In Peter G. v. Derry Township School District, No. 1:23-CV-00043, 2025 WL 270057, 125 LRP 2346 (M.D. Pa. Jan. 22, 2025), the district court addressed the application of the statute of limitations for due process hearing requests under the Individuals with Disabilities Education Act (IDEA), focusing on when parents knew or should have known of the alleged denial of a free appropriate public education (FAPE).
The case involved a sixteen-year-old student with attention-deficit/hyperactivity disorder (ADHD), learning disabilities, epilepsy, incomplete hippocampal inversion, and accommodative vision spasms. The parents first requested a special education evaluation in January 2017, when the student was in third grade. Rather than conduct an IDEA evaluation, the district developed a Section 504 service agreement, which was revised multiple times. In August 2020, the district again proposed a Section 504 agreement, but the parents disagreed.
During the 2017–18 school year, the student was moved to a different reading class. When the parents asked about the change, the district advised that accommodations might be adjusted but did not recommend a special education evaluation. At the end of fourth grade, a district reading specialist recommended summer tutoring, which the parents obtained privately. At the end of fifth grade, the student was told he could not pursue foreign language instruction due to his reading needs.
In October 2019, the parents formally requested an evaluation for learning disabilities. The district issued an evaluation report on January 10, 2020, finding the student ineligible under IDEA despite very low scores in several areas, including reading comprehension. The parents disagreed with the district’s recommendations and requested mediation, which did not occur. During remote instruction related to the COVID-19 pandemic, the parents continued to request additional support. In March 2021, they sought reevaluation, and the district then found the student eligible under IDEA based on ADHD. An individualized education program (IEP) was issued in May 2021, but the parents enrolled the student in a private school.

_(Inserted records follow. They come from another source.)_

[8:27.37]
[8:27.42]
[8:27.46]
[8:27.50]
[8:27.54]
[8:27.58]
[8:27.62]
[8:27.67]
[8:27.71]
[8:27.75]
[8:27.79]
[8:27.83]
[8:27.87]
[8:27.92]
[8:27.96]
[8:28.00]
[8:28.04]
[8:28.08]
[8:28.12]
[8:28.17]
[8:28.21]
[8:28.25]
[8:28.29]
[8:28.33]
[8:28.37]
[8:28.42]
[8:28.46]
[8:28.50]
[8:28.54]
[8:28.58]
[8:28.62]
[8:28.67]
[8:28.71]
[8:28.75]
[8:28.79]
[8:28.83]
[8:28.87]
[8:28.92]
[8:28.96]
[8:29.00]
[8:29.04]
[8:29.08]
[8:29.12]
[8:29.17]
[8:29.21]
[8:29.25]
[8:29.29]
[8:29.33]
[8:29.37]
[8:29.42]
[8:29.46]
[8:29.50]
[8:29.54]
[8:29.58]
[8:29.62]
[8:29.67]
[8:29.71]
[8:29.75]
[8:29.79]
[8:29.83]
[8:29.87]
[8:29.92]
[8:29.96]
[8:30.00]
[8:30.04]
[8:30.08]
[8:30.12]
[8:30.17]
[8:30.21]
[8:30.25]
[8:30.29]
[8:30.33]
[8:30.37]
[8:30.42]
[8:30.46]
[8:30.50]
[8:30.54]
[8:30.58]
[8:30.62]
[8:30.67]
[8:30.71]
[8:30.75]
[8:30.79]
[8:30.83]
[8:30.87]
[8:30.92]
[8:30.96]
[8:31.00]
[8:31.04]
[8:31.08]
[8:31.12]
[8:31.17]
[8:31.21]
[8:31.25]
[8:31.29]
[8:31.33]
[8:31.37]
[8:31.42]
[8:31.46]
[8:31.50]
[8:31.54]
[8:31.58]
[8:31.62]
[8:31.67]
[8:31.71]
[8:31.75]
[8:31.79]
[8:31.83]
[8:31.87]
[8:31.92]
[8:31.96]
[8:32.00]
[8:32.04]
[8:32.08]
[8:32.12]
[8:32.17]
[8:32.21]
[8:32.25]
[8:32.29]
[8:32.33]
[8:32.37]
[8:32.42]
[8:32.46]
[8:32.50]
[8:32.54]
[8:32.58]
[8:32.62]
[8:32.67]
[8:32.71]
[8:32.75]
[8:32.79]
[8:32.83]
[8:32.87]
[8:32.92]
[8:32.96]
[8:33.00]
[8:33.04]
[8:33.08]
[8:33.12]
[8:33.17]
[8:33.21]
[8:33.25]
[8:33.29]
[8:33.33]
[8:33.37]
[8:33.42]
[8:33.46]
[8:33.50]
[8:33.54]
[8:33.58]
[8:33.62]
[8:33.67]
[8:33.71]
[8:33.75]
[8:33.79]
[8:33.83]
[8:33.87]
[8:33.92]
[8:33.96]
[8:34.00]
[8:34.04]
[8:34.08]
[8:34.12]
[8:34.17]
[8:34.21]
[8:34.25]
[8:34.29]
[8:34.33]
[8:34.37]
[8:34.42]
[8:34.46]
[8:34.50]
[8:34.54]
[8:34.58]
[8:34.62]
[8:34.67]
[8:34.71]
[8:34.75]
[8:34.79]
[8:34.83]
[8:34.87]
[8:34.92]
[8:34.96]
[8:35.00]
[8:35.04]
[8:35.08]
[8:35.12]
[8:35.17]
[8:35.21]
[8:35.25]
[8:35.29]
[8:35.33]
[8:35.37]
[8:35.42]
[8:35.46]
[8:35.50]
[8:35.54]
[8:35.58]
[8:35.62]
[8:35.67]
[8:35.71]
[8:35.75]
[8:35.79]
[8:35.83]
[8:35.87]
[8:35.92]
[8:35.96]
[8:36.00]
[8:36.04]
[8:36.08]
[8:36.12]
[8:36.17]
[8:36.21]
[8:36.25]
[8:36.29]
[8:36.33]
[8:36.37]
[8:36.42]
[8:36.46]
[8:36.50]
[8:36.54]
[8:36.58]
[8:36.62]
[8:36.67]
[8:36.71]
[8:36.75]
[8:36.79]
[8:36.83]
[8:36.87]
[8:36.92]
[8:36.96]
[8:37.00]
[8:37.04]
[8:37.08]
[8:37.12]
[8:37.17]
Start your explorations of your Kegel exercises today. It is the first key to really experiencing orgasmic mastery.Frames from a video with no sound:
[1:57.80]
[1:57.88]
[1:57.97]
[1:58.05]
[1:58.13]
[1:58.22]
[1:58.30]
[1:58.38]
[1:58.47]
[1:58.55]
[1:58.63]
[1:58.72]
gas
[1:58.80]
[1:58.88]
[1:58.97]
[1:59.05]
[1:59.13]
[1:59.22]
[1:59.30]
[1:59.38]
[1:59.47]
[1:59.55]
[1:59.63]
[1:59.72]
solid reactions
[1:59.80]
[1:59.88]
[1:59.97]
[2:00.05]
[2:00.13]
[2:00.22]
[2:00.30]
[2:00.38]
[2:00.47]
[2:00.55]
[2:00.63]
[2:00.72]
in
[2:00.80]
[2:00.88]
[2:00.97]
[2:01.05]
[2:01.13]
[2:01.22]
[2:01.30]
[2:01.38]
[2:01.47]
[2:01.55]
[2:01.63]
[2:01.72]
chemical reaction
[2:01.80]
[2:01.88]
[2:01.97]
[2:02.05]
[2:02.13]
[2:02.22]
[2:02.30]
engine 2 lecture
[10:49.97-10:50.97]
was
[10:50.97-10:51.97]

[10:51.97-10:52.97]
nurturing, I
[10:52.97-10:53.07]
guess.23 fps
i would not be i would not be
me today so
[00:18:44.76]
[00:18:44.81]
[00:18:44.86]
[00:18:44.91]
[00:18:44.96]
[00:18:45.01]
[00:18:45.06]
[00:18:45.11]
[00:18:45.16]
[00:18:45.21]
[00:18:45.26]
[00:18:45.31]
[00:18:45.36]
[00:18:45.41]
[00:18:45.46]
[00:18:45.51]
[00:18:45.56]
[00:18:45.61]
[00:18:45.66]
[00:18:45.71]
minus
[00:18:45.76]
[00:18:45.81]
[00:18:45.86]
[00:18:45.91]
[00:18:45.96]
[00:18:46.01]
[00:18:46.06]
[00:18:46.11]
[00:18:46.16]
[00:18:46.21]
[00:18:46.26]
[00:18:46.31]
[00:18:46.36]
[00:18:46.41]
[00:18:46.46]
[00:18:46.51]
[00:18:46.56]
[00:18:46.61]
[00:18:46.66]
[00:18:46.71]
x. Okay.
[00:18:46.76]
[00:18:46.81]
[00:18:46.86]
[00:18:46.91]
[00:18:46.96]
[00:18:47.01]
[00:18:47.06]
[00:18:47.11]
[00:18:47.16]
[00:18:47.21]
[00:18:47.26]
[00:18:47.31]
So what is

The parents filed a due process complaint on January 10, 2022, seeking compensatory education, tuition reimbursement, and funding for an independent educational evaluation (IEE). The district raised a statute of limitations defense, and the hearing officer limited the scope of the claims to events occurring on or after January 10, 2020. After ruling against the parents under that restriction, the hearing officer’s decision was appealed to federal court.
The district court resolved only the limitations issue. It concluded that the hearing officer erred by treating the statute of limitations as a remedy cap without making findings as to when the parents knew or should have known of the alleged denial of FAPE. Citing G.L. v. Ligonier Valley School District Authority, 802 F.3d 601, 66 IDELR 91 (3d Cir. 2015), the court explained that the relevant inquiry is not whether parents were concerned about a child’s educational progress, but whether they knew or should have known that the district would not provide the supports necessary to deliver FAPE. On de novo review, the court concluded that issuance of the January 10, 2020, evaluation report constituted the clear action sufficient to trigger the limitations period.
The court held that the parents’ complaint was timely and that the hearing officer improperly limited the scope of claims. It remanded the matter for consideration of events preceding January 10, 2020, and stayed the federal action pending completion of administrative proceedings.
The decision reflects that application of IDEA’s statute of limitations requires factual findings as to when parents were on notice of a denial of FAPE, that knowledge of programming concerns alone does not trigger the limitations period, and that evaluation decisions may mark the point at which a reasonable parent is alerted to a district’s failure to provide appropriate educational supports.